▶ [Exercise aim] Your answer must be the exact lines from the one with "[00:00:14.00 to 00:00:15.00]" to the end of the data, both included, with no pictures.
Supplied material: Begin
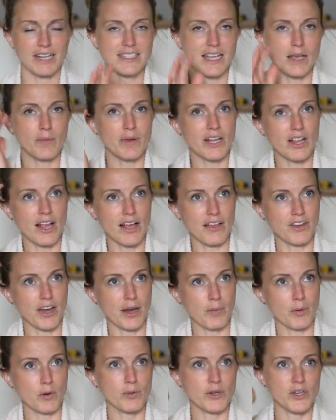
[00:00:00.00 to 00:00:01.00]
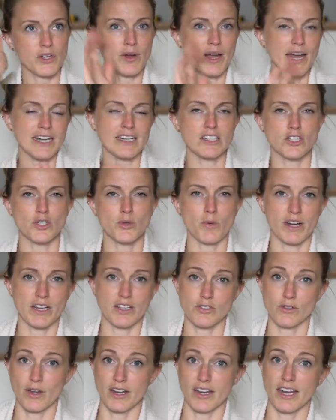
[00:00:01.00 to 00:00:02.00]
I say we cloth diaper, we do 80-20.
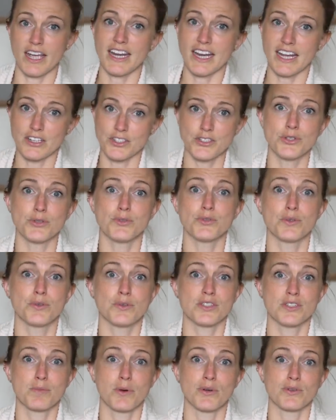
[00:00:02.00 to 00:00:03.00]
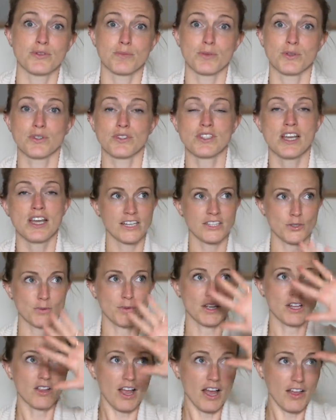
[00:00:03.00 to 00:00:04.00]
So at night I do do disposables. So
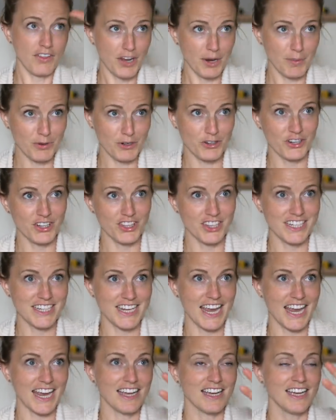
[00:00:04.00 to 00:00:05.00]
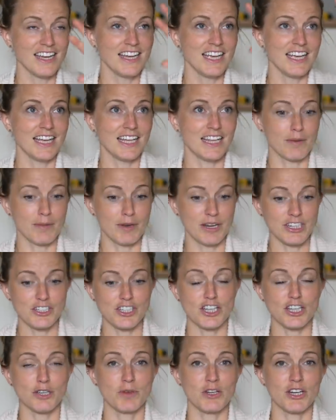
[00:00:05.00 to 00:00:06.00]
we cloth diaper during the day,
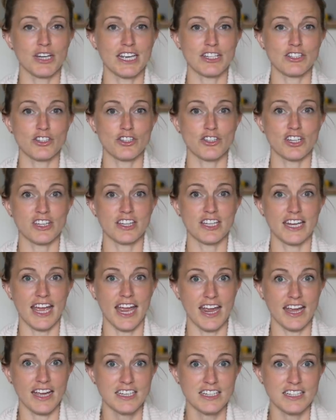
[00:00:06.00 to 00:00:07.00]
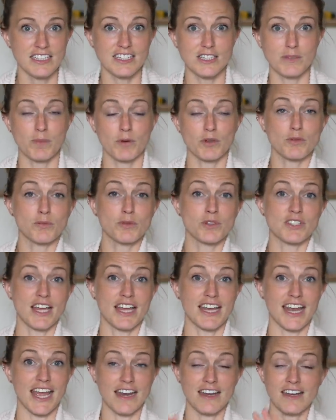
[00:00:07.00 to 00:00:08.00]
elimination communication during the day, disposables
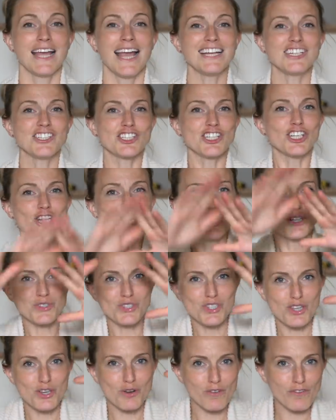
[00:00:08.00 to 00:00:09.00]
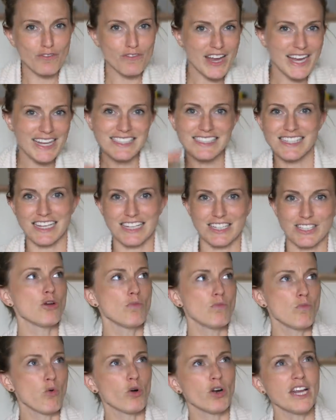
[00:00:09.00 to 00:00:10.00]
at night. And she goes through phases. The
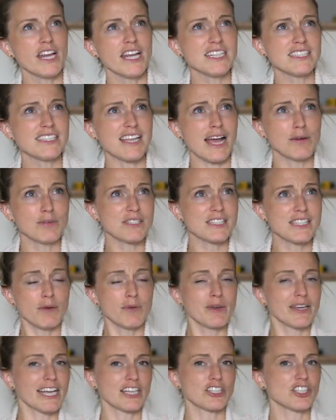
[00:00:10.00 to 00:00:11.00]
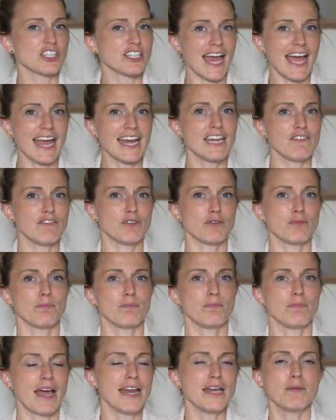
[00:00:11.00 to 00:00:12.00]
mornings, I would say we catch 90,
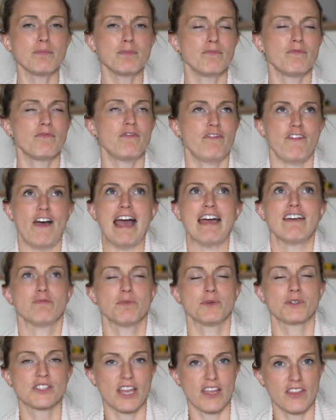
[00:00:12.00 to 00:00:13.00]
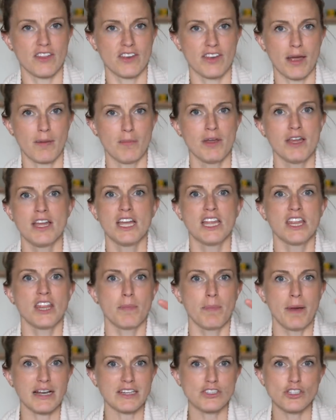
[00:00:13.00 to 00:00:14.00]
95% of the time. The
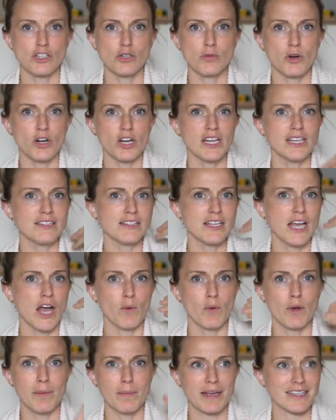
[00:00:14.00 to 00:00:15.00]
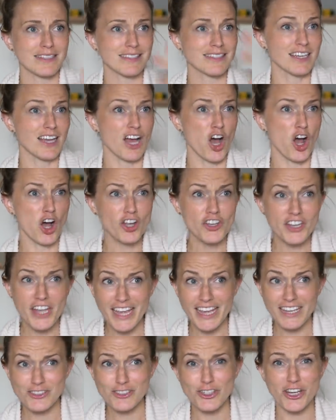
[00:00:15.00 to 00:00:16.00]
past two mornings, we missed. All day
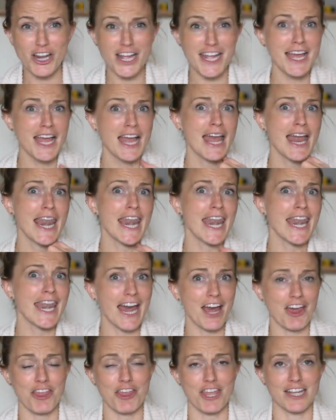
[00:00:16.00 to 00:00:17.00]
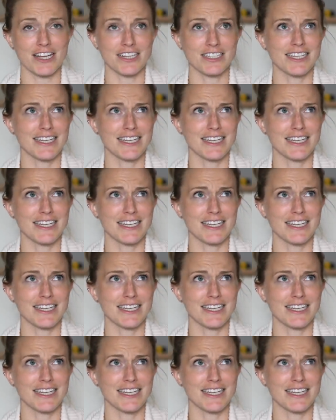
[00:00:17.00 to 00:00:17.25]
yesterday, nothing.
Supplied material: End
▶ [Response]
[00:00:14.00 to 00:00:15.00]
[00:00:15.00 to 00:00:16.00]
past two mornings, we missed. All day
[00:00:16.00 to 00:00:17.00]
[00:00:17.00 to 00:00:17.25]
yesterday, nothing.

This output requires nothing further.